TASK DESCRIPTION:
In your copy, repeat the records exactly and leave out the pictures.

AVAILABLE DATA:
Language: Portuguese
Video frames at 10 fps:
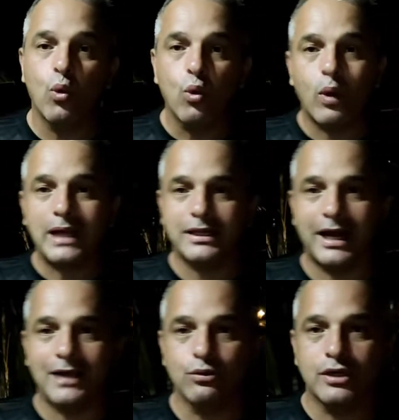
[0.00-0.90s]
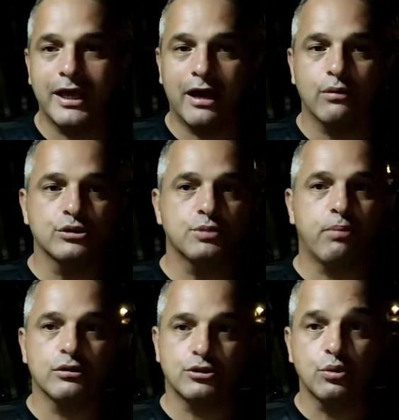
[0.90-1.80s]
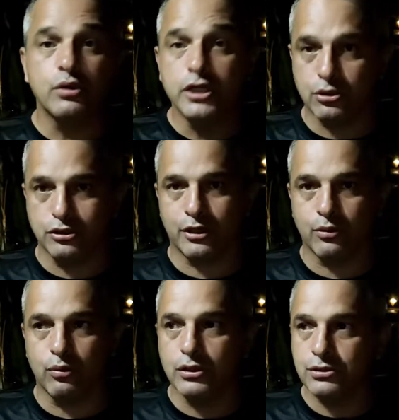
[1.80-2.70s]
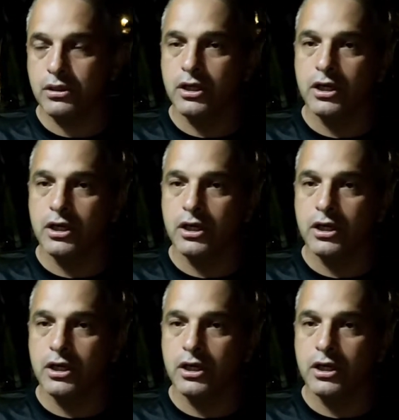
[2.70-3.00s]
é o quadrado, que é um dos pontos turísticos de Trancoso.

EXERCISE RESULT:
Language: Portuguese
Video frames at 10 fps:
[0.00-0.90s]
[0.90-1.80s]
[1.80-2.70s]
[2.70-3.00s]
é o quadrado, que é um dos pontos turísticos de Trancoso.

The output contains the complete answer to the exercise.